[Data items]
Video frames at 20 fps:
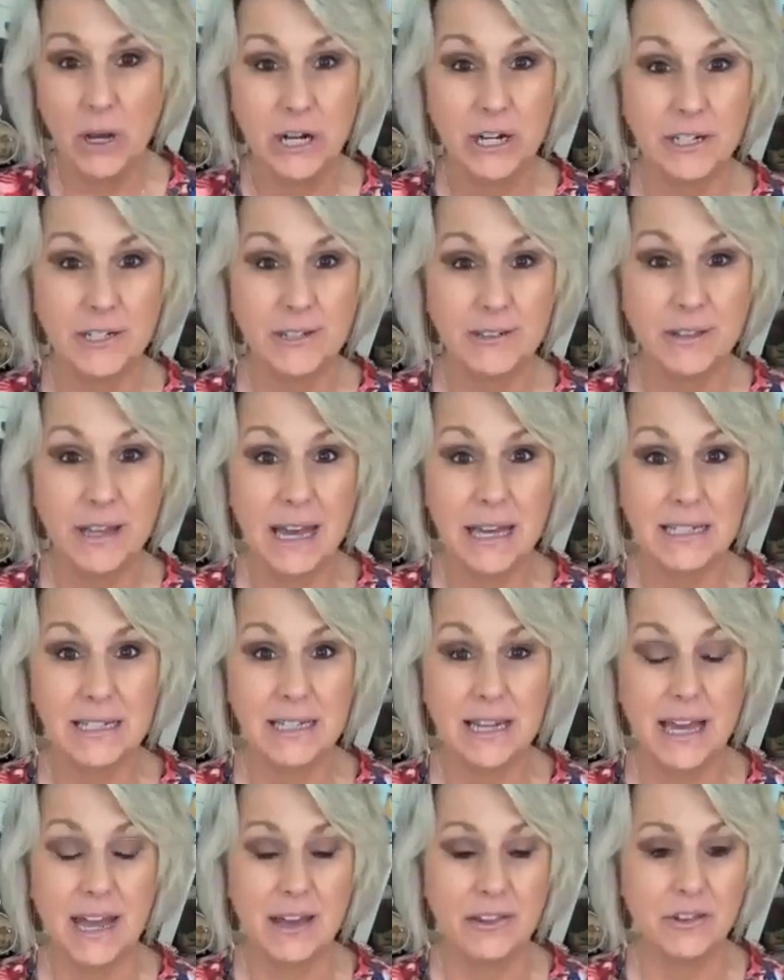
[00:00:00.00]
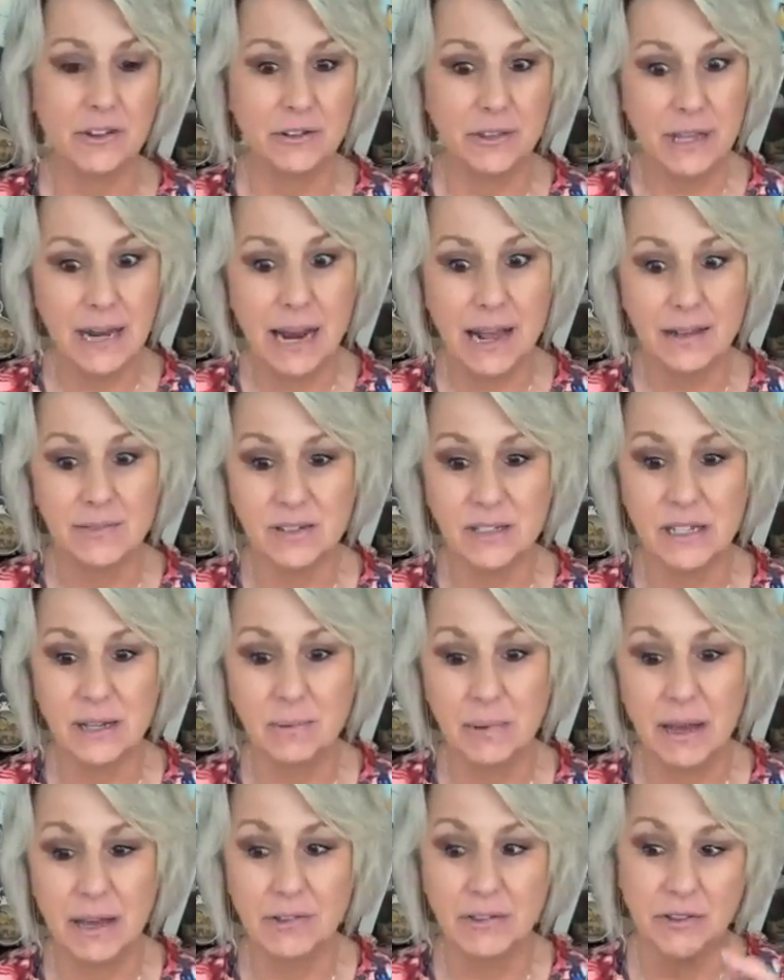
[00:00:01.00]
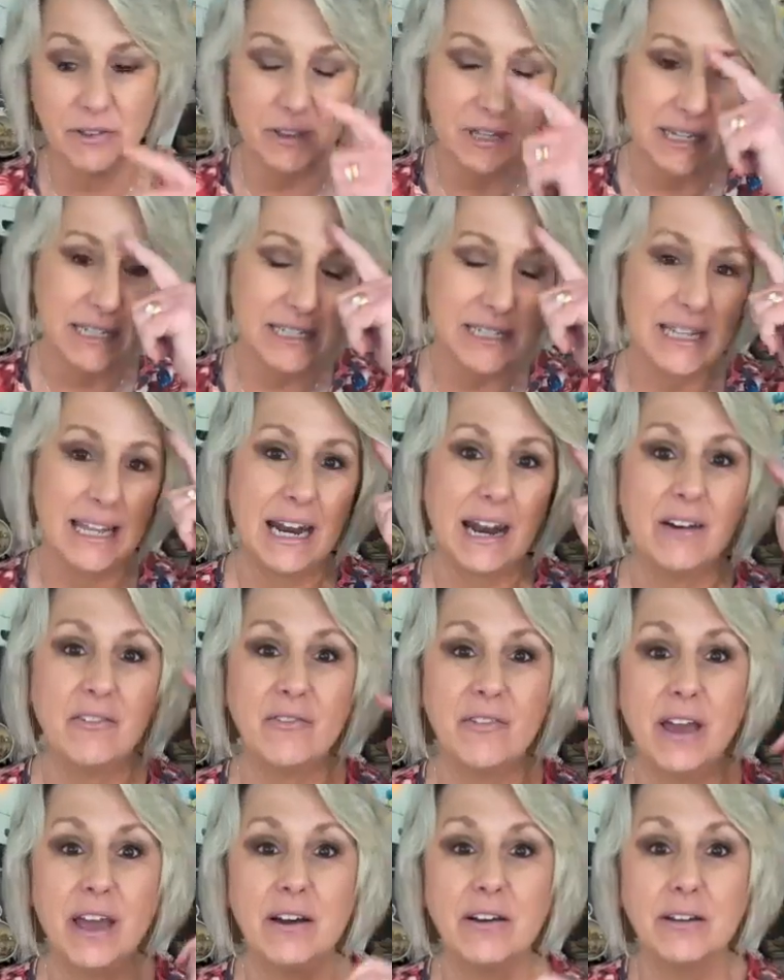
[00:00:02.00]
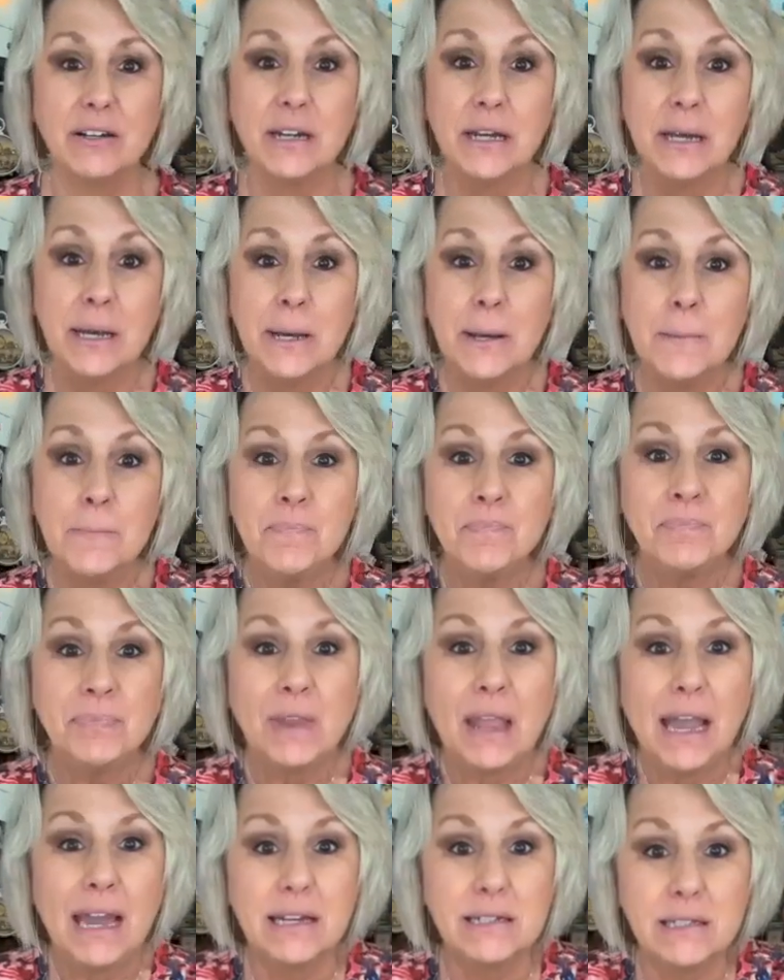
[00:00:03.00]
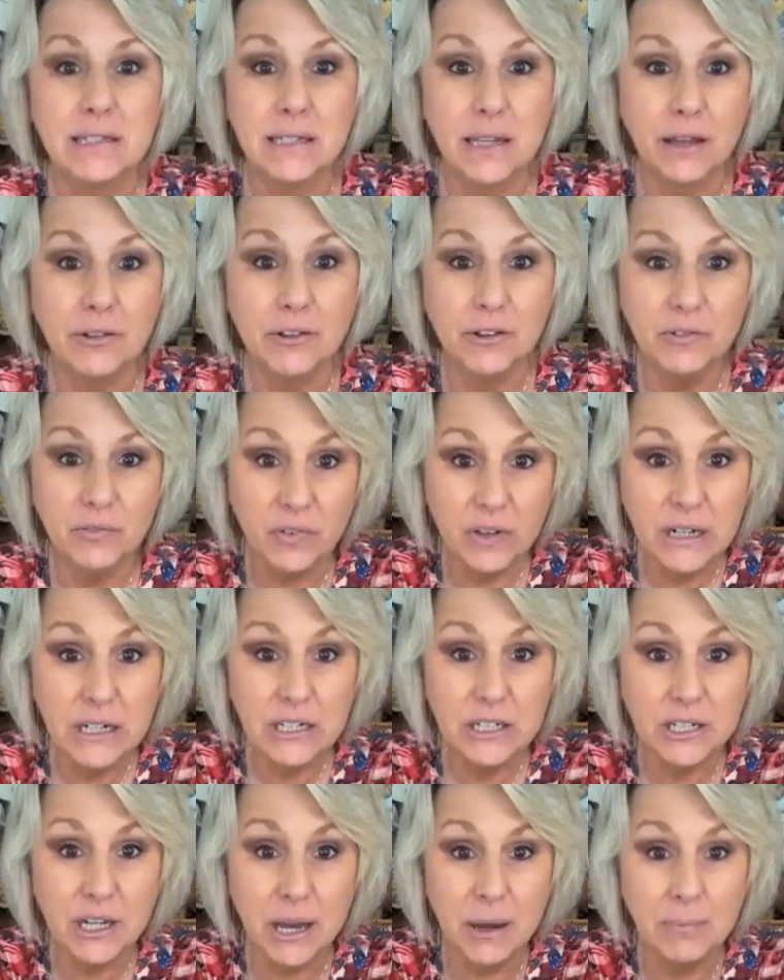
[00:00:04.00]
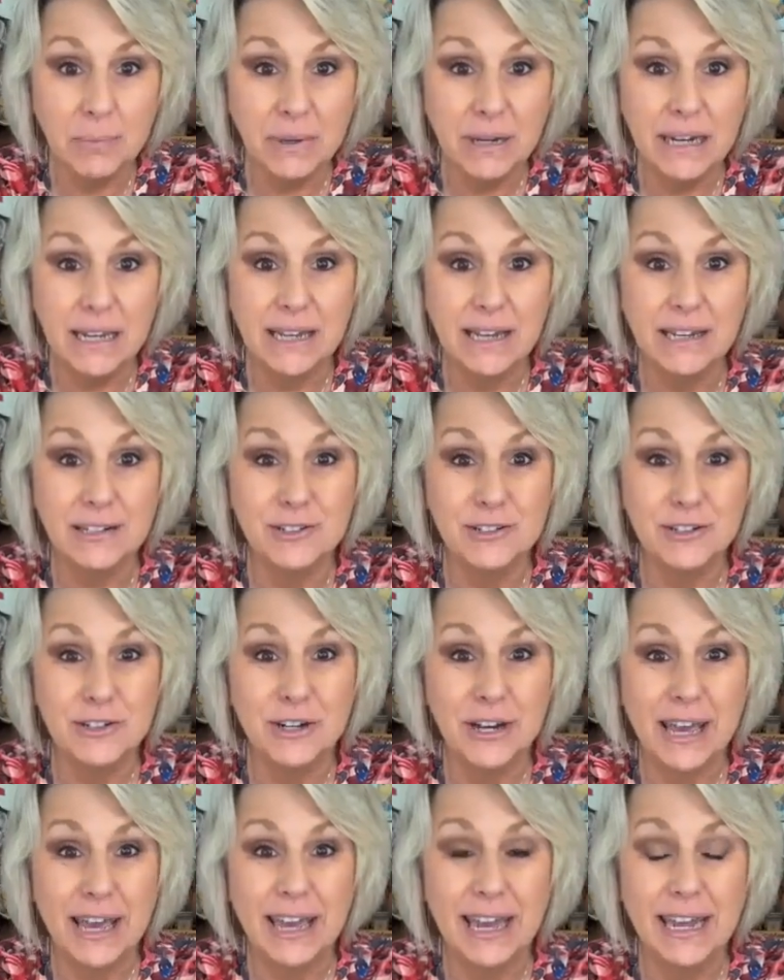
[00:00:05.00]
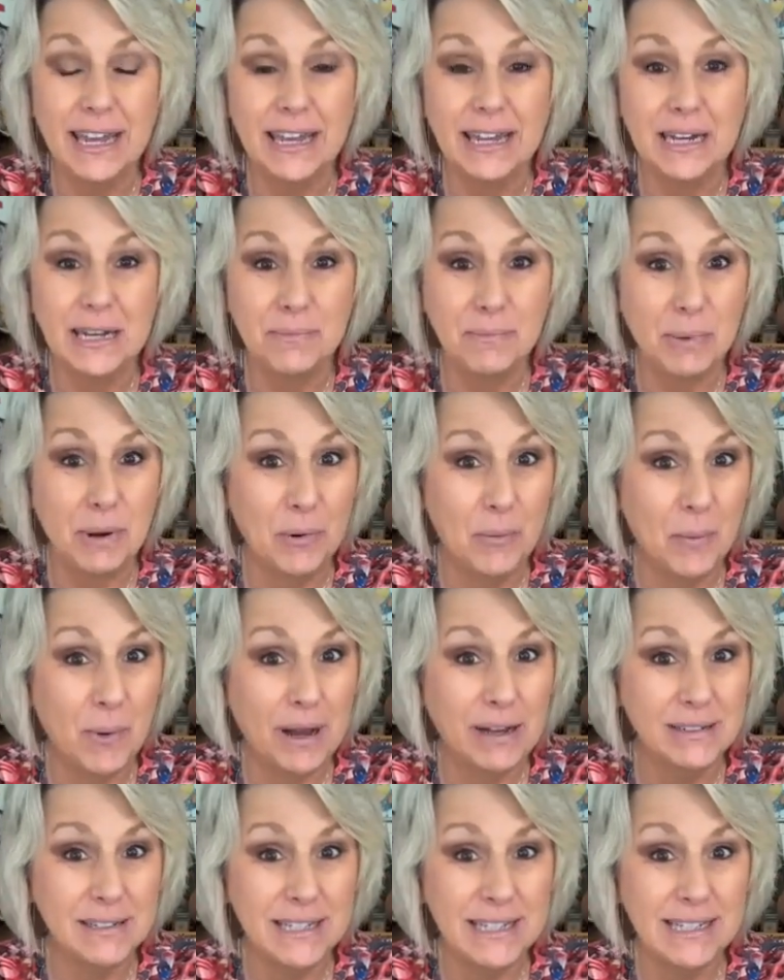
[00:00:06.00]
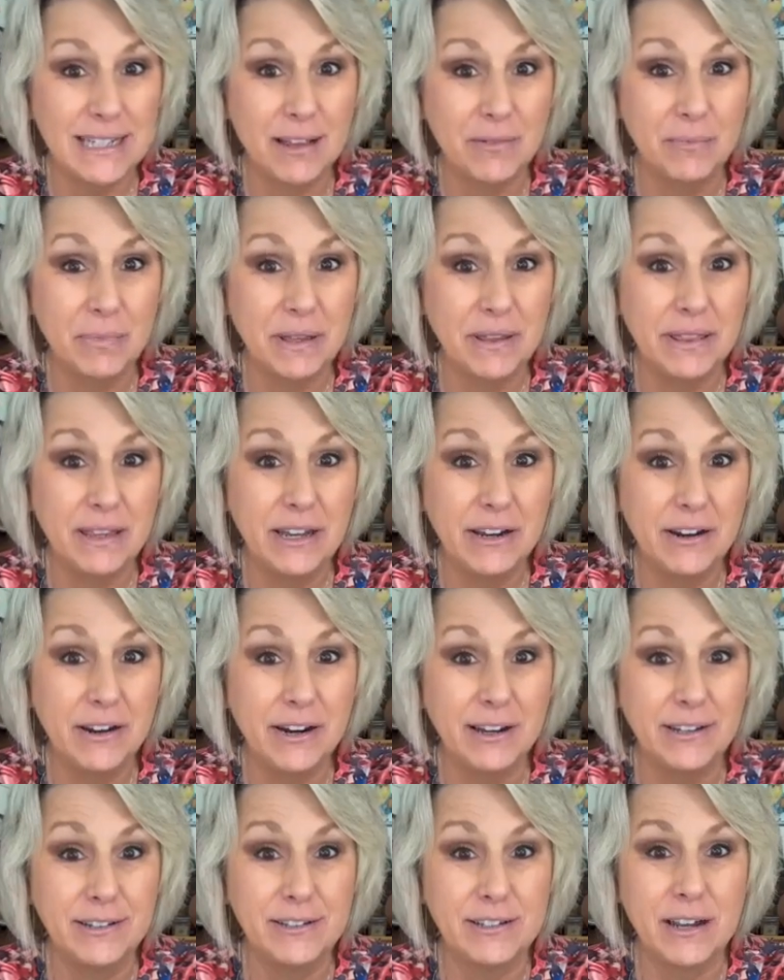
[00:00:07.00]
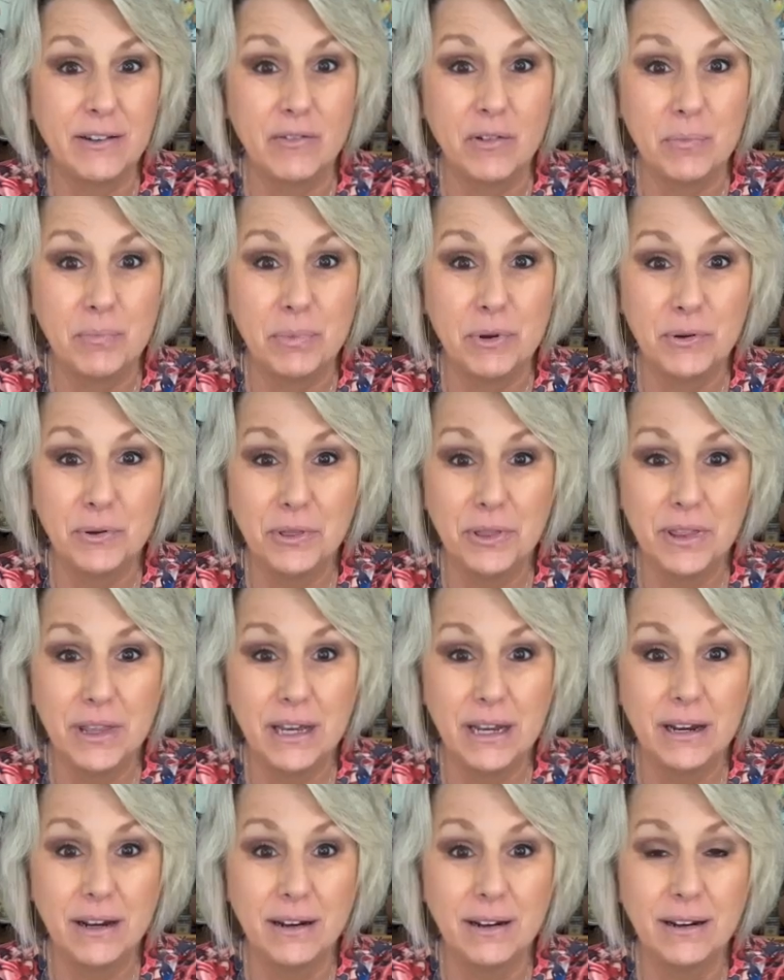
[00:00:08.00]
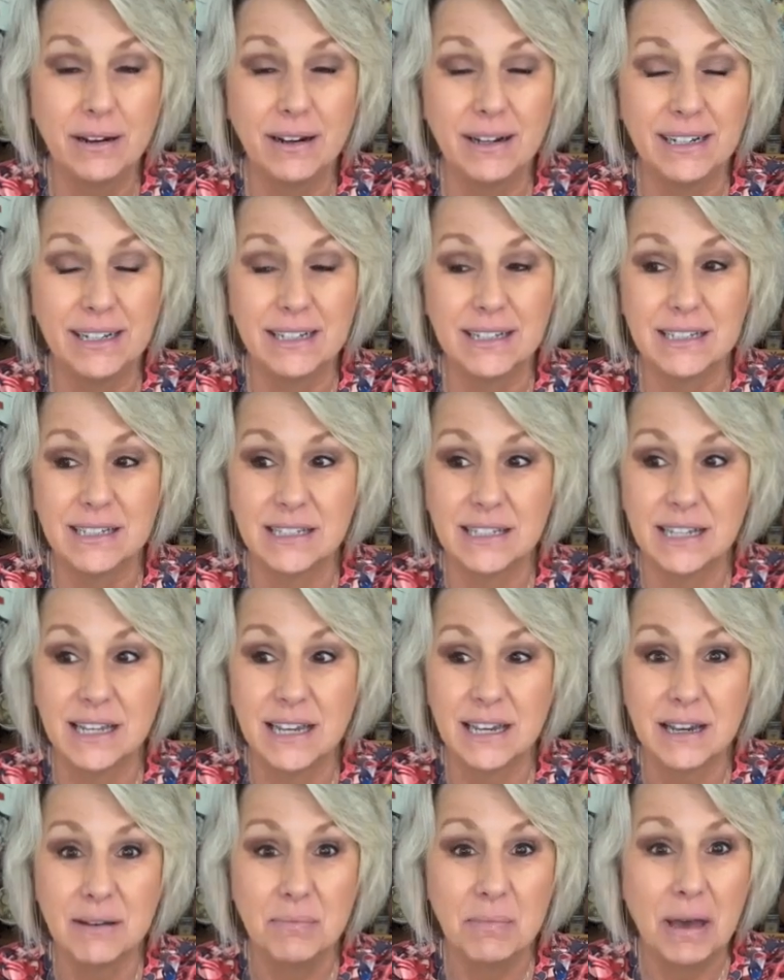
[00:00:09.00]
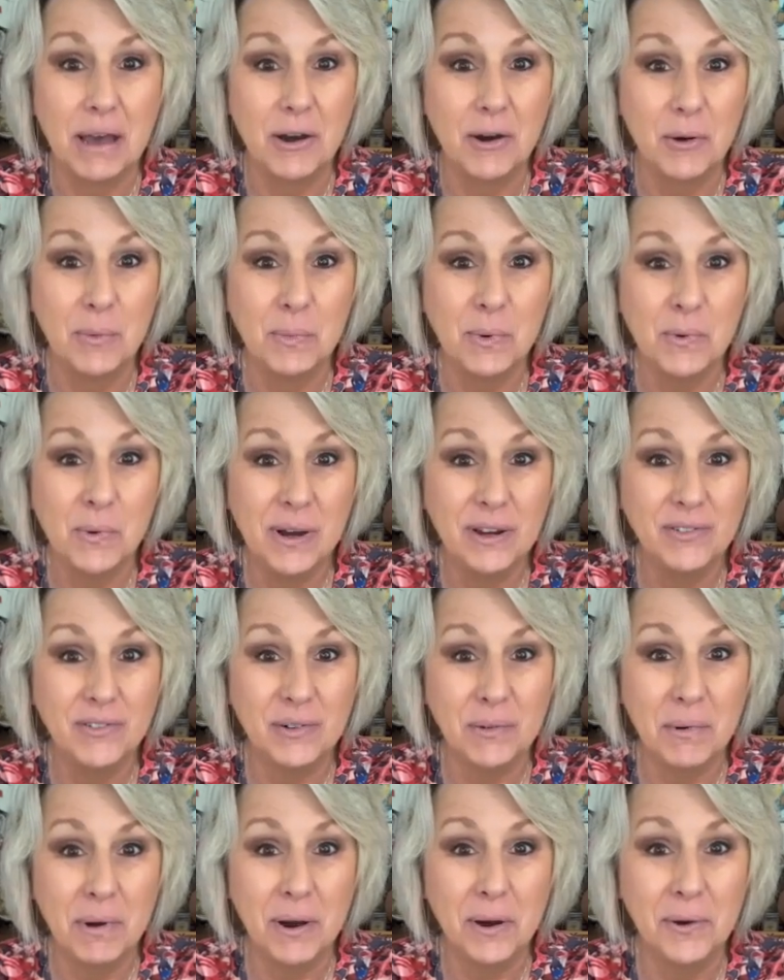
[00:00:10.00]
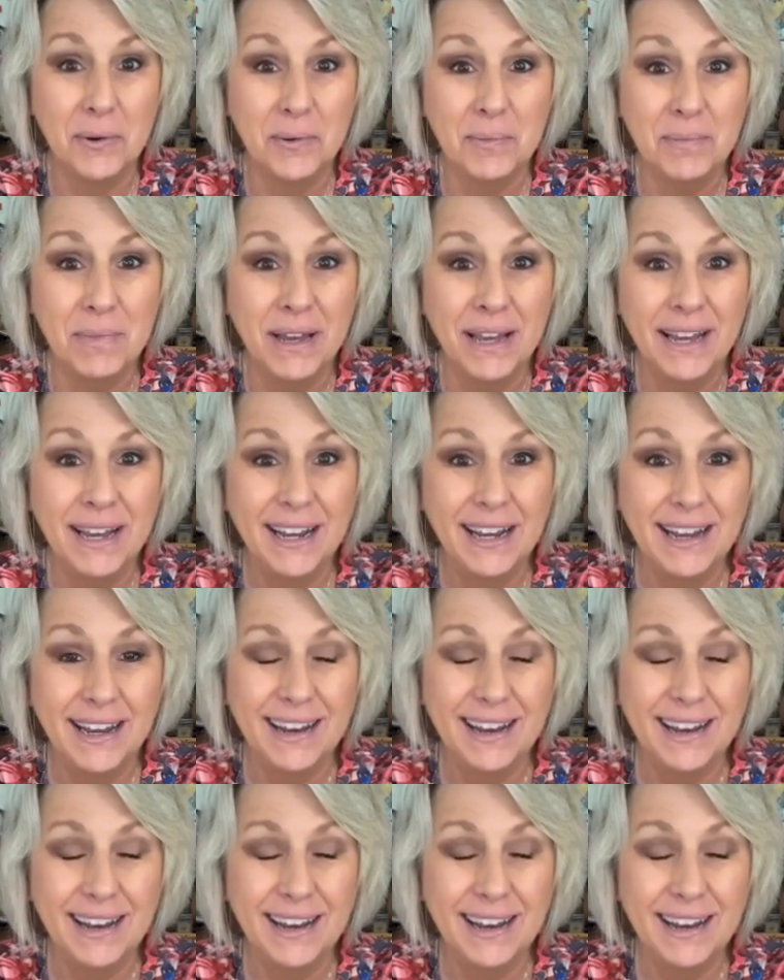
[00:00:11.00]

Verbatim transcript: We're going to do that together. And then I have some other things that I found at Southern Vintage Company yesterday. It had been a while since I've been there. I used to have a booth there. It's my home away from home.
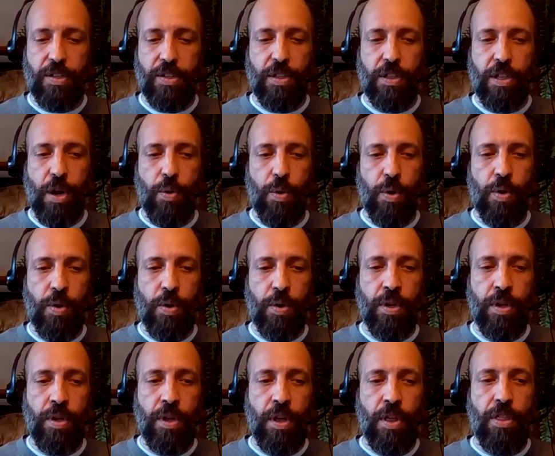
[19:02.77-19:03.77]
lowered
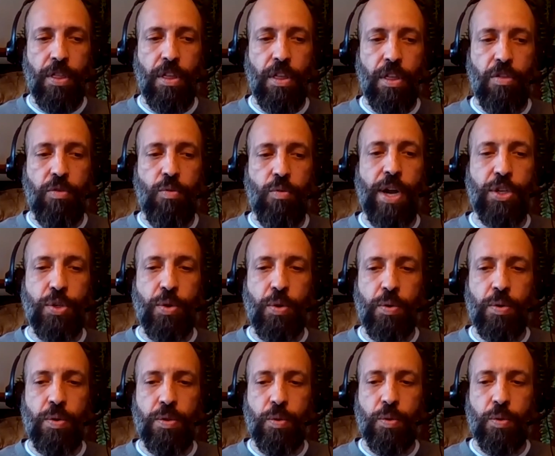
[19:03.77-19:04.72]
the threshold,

*Task brief*
With the pictures omitted, restate every entry above word for word.

*Answer for the task*
Video frames at 20 fps:
[00:00:00.00]
[00:00:01.00]
[00:00:02.00]
[00:00:03.00]
[00:00:04.00]
[00:00:05.00]
[00:00:06.00]
[00:00:07.00]
[00:00:08.00]
[00:00:09.00]
[00:00:10.00]
[00:00:11.00]

Verbatim transcript: We're going to do that together. And then I have some other things that I found at Southern Vintage Company yesterday. It had been a while since I've been there. I used to have a booth there. It's my home away from home.
[19:02.77-19:03.77]
lowered
[19:03.77-19:04.72]
the threshold,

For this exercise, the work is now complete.